Using std::visit on a class inheriting from std::variant - libstdc++ vs libc++
[variant.visit] in C++17 doesn't use variant_size_v
, but it does in the current working draft as a result of an editorial change. I don't see any indication that LWG reviewed the change before it went in, but it has looked at this part of the standard several times since then and has yet to object to it, so I'm going to postulate that it is in fact required.
Meanwhile, LWG issue 3052, which has been referred to LEWG, would explicitly require std::variant
. When that issue is resolved - one way or the other - it should resolve this too.

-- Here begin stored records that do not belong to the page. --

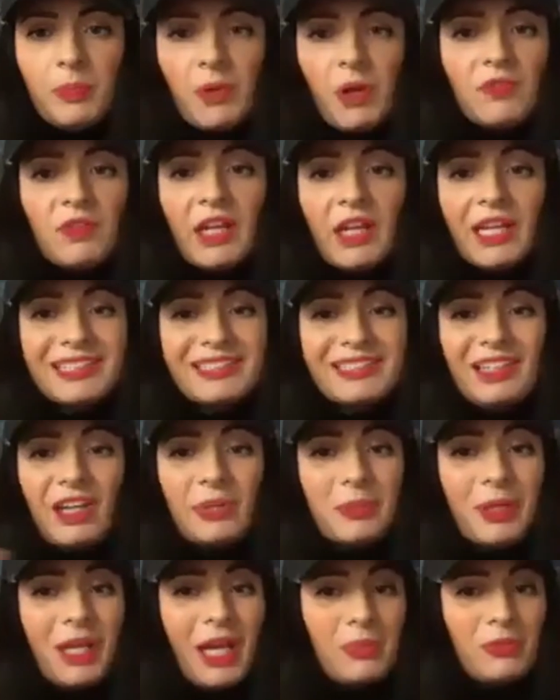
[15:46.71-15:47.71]
of like a
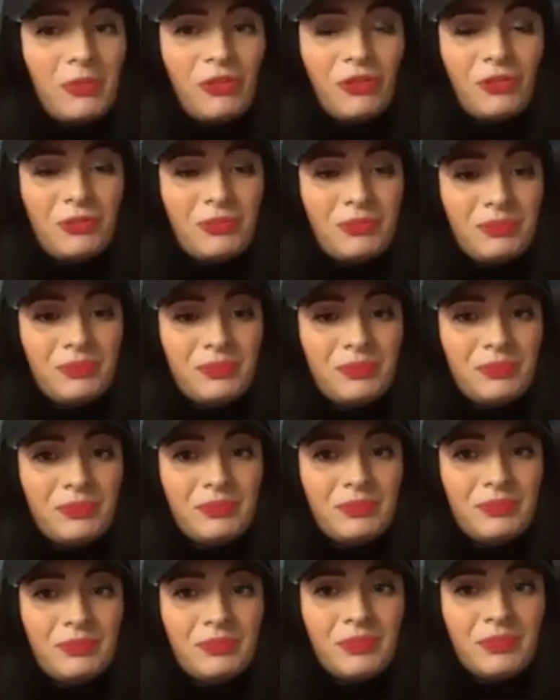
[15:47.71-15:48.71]
time capsule,
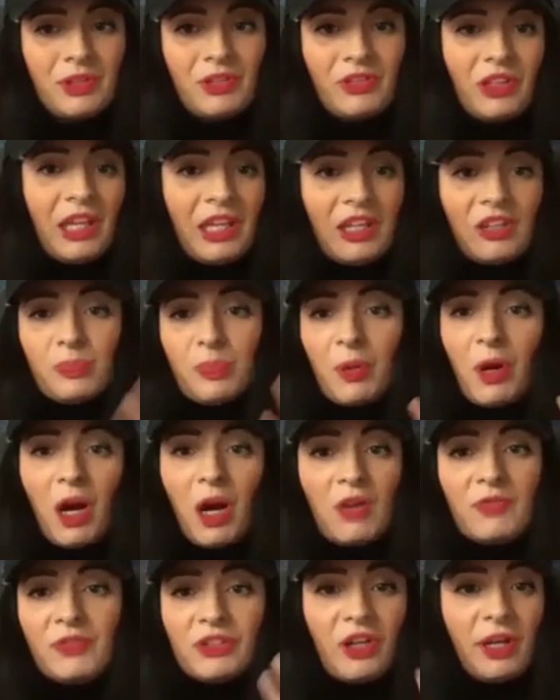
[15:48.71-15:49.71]
because it is
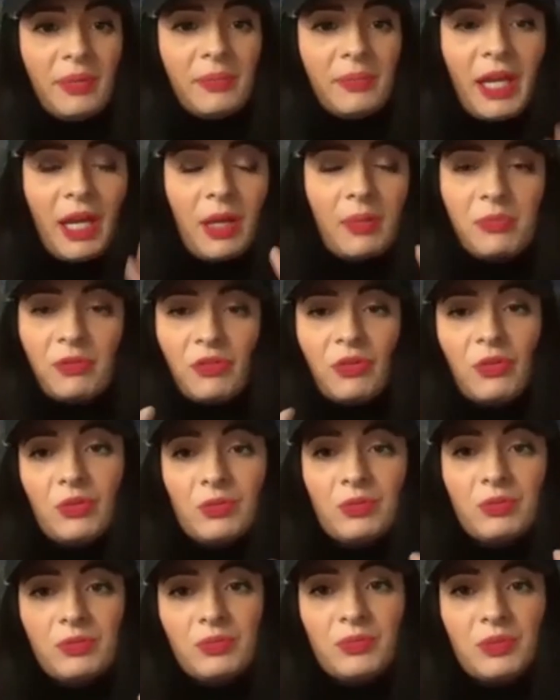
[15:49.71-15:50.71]
part of a time
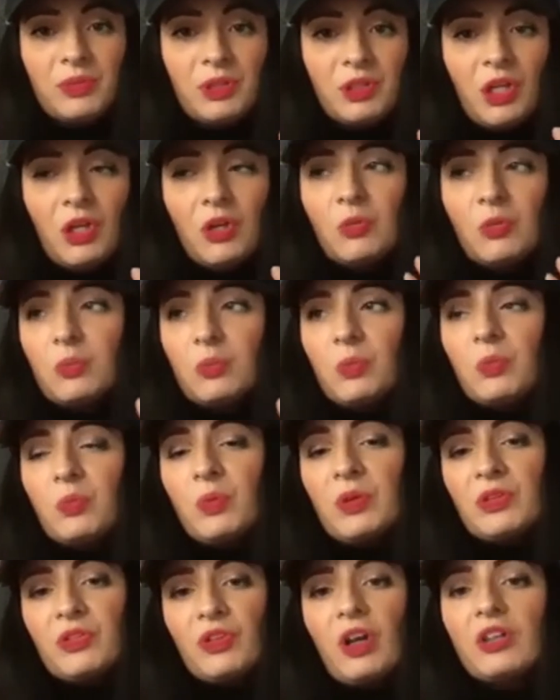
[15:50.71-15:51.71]
capsule.
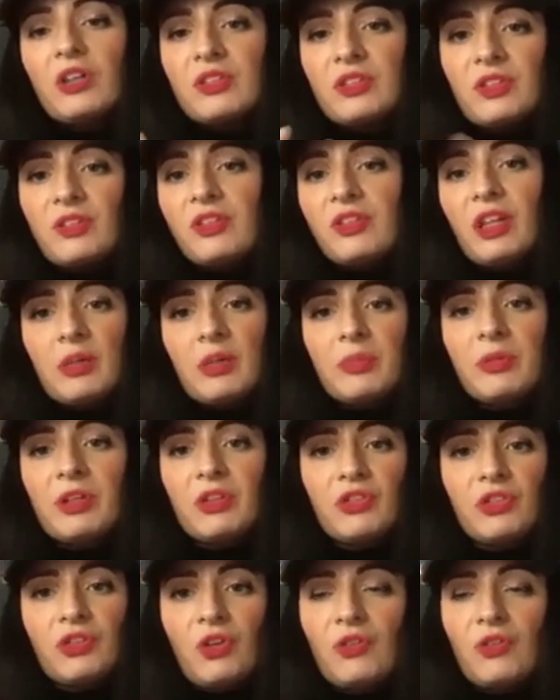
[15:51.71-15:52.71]
We started a
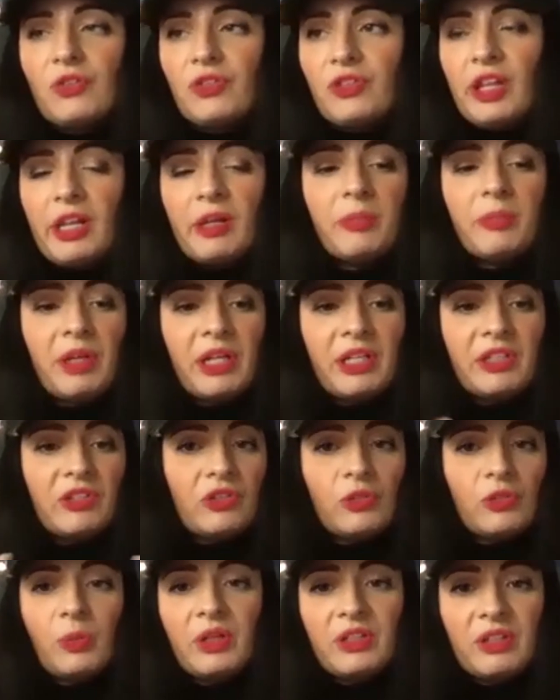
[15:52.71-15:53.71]
celebration off celebrating
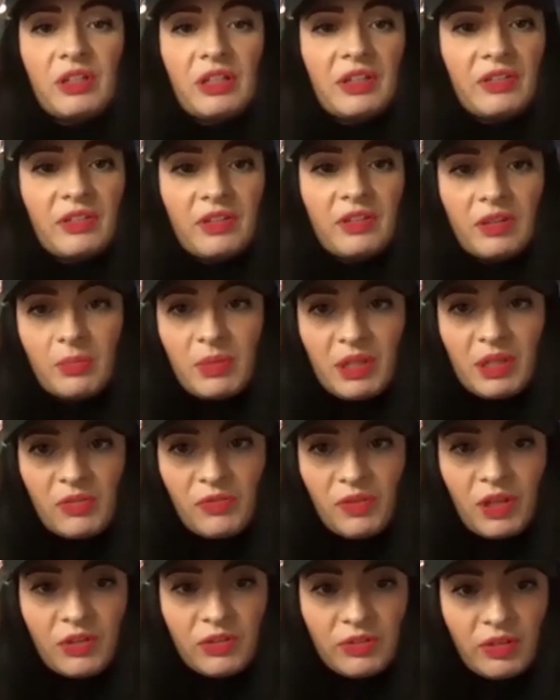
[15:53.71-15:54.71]
20 years of the
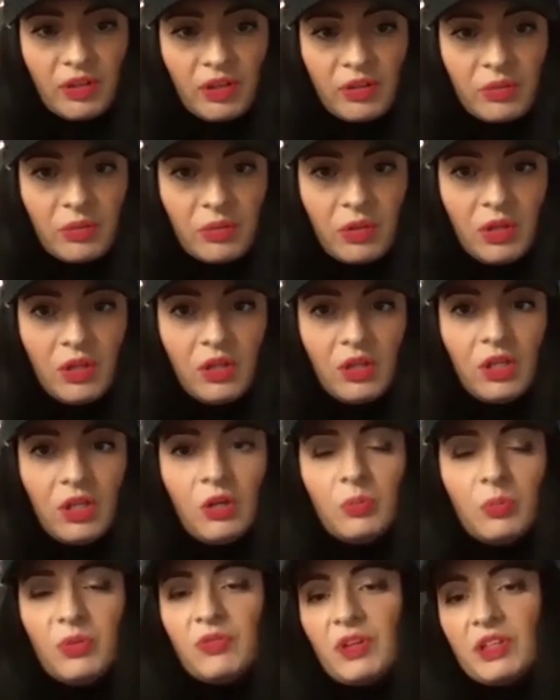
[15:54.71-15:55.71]
manifesto.
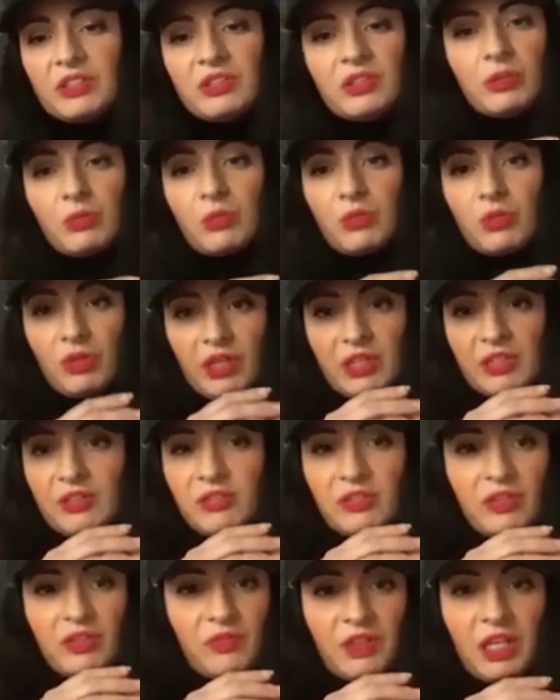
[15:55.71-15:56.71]
We've ended up creating
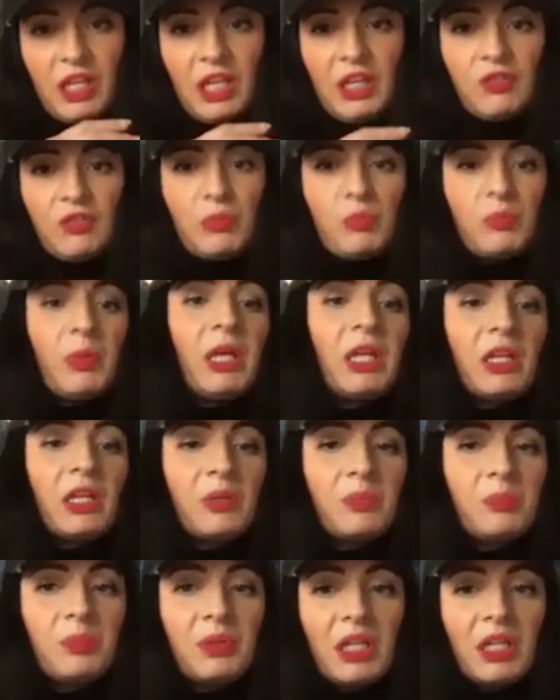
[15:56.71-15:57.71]
something even better,
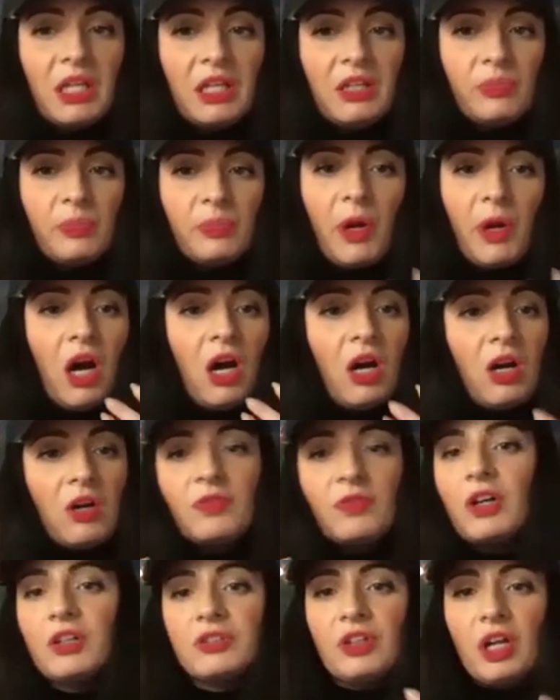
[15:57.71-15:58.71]
but it is part of
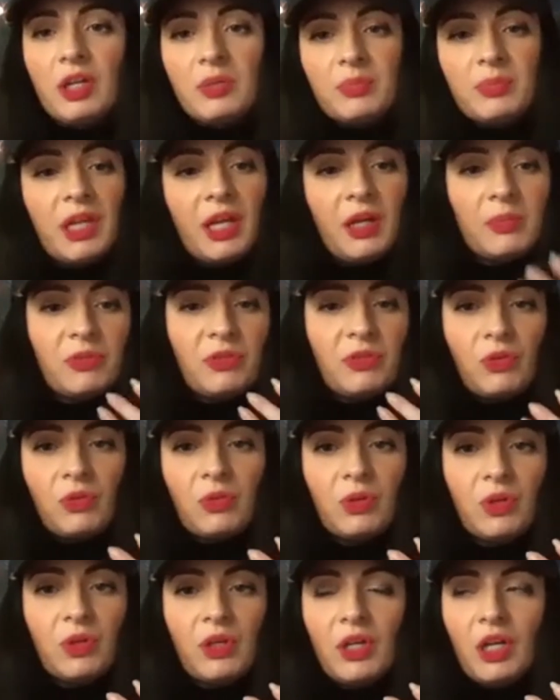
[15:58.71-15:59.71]
our time
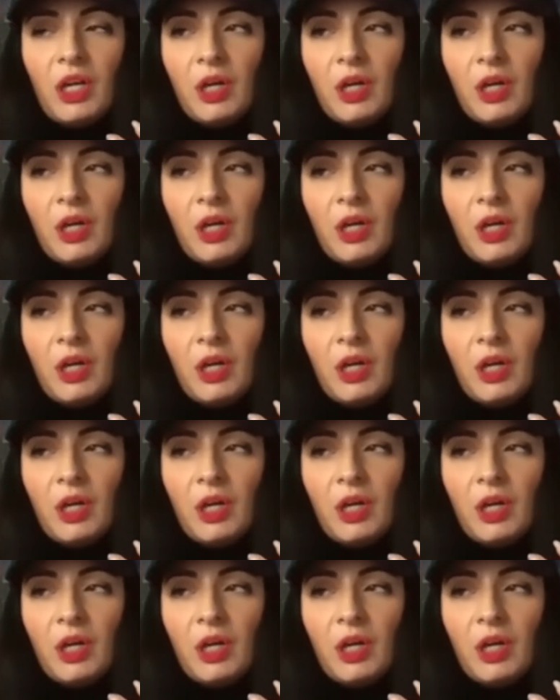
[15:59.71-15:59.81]
capsule. I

Looks like it is a bug in gcc implementation. According to cppreference, it is called as if calling invoke
on a std::get
. std::get<>
is defined for anything which is convertible to std::variant
(since it accepts a std::variant
argument by forwarding reference). Your structure is convertible to std::variant
, and so std::get
itself works on your structure in gcc.
The fact that the gcc implementation chose to use a std::variant_size
as part of its implementation of visit
is their implementation detail, and the fact that it doesn't (and shouldn't) work for your struct is irrelevant.
Conclusion: It is a bug in gcc due to an oversight in implementation.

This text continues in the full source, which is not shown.